The report was prepared in response to a grievance filed after the Toronto Star reported the Greens were “sabotaging the primary Black woman to guide a Canadian political party” in April. The report takes aim on the party’s internal culture, but additionally names several Greens in senior leadership positions it says perpetuated racism and discrimination from contained in the party.

The report claims the Green’s interim Executive Director, Dana Taylor, had instructed members to say that systemic racism doesn’t exist inside the party. It also found Taylor over-stepped his mandate on several occasions, muting Paul’s mic during a staff meeting and ignoring concerns raised by staff members — particularly those from “equity-seeking communities.”

The report also accused Taylor of a failure “to promptly defend staff who faced abuse from members, or to implement procedures to cope with online abuse of staff, despite repeated requests.”

Taylor didn’t reply to multiple requests for comment from Global News.

4 members of Paul’s team who spoke to Global News confirmed the allegations. Galea said the Green Party often “played on loads of ‘offended Black woman’ tropes” when referring to Paul, which she said was made evident within the non-confidence allegation against the party leader.

A duplicate of the allegation, obtained by Global News, accused her of getting an “autocratic attitude of hostility, superiority and rejection, failing to assume her duty to be an energetic, contributing, respectful, attentive member of Federal Council, failing to develop a collaborative working relationship, failing to have interaction in respectful discussions, and failing to make use of dialogue and compromise.”

“She has attended few council meetings, and when in attendance, has displayed anger in long, repetitive, aggressive monologues,” the document reads.

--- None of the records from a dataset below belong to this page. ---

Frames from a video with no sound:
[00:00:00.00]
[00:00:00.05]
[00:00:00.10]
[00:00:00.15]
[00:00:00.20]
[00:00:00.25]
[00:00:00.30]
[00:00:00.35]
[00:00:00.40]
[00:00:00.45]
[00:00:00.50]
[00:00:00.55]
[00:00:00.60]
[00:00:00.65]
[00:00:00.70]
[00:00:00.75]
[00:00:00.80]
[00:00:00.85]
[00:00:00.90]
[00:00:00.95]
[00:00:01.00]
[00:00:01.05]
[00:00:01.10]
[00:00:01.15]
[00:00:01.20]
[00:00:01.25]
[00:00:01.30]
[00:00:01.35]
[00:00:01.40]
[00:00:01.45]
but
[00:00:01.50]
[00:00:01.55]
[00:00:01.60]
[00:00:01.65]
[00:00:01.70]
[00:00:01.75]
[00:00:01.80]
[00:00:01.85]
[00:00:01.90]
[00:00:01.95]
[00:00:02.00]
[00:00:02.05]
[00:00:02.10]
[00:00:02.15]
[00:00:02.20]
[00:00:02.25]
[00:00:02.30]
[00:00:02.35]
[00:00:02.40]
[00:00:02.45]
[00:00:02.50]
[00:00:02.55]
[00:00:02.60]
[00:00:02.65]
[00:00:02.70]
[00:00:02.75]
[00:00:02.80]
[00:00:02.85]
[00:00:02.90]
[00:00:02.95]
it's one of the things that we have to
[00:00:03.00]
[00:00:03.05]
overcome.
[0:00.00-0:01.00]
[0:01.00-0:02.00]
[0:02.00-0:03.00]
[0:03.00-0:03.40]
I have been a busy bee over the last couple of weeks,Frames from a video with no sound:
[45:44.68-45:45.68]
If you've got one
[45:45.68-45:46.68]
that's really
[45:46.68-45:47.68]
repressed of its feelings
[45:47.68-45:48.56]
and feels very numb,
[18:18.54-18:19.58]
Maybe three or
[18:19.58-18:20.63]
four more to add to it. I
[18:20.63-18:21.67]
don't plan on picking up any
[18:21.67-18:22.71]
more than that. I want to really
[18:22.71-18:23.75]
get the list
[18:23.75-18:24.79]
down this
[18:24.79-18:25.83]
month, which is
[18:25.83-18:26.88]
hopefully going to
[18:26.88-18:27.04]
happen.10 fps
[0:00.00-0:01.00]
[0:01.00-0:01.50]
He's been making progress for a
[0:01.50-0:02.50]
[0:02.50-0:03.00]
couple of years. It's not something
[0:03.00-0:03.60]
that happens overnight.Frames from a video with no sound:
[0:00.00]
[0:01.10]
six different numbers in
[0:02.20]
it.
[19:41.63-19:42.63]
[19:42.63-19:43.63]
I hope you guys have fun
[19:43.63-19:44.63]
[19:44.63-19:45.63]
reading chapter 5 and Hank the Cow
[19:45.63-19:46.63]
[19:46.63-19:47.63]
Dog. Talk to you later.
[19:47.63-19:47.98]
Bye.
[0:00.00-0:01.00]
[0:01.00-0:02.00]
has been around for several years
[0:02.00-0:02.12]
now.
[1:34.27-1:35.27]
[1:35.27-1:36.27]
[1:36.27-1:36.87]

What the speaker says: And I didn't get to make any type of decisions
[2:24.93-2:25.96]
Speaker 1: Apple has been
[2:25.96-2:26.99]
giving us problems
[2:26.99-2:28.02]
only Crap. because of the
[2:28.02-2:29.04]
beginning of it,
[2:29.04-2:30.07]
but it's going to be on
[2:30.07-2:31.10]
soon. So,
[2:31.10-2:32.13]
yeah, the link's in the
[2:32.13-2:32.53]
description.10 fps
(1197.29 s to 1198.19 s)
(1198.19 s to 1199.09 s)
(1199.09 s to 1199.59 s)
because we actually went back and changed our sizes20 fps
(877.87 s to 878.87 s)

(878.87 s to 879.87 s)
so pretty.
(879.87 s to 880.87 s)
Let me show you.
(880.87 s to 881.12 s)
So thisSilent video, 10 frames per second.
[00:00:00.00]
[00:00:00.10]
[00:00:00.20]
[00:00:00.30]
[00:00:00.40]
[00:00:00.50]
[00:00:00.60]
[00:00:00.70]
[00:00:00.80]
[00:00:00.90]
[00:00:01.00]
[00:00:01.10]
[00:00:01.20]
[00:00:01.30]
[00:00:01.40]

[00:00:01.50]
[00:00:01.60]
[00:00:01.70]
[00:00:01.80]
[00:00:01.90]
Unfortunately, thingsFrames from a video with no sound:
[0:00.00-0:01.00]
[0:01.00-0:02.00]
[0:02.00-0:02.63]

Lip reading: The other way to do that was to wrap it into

The non-confidence vote was suddenly called off by party executives on July 18, with no explanation given.

Elizabeth May told Global News she would support a “full and independent investigation” into the allegations raised by Paul.

“As a celebration, in fact, we’re a part of Canadian society, and it might be idealistic and unrealistic to assume that any institution in Canadian society is resistant to the systemic racism we see inside Canadian society,” she said.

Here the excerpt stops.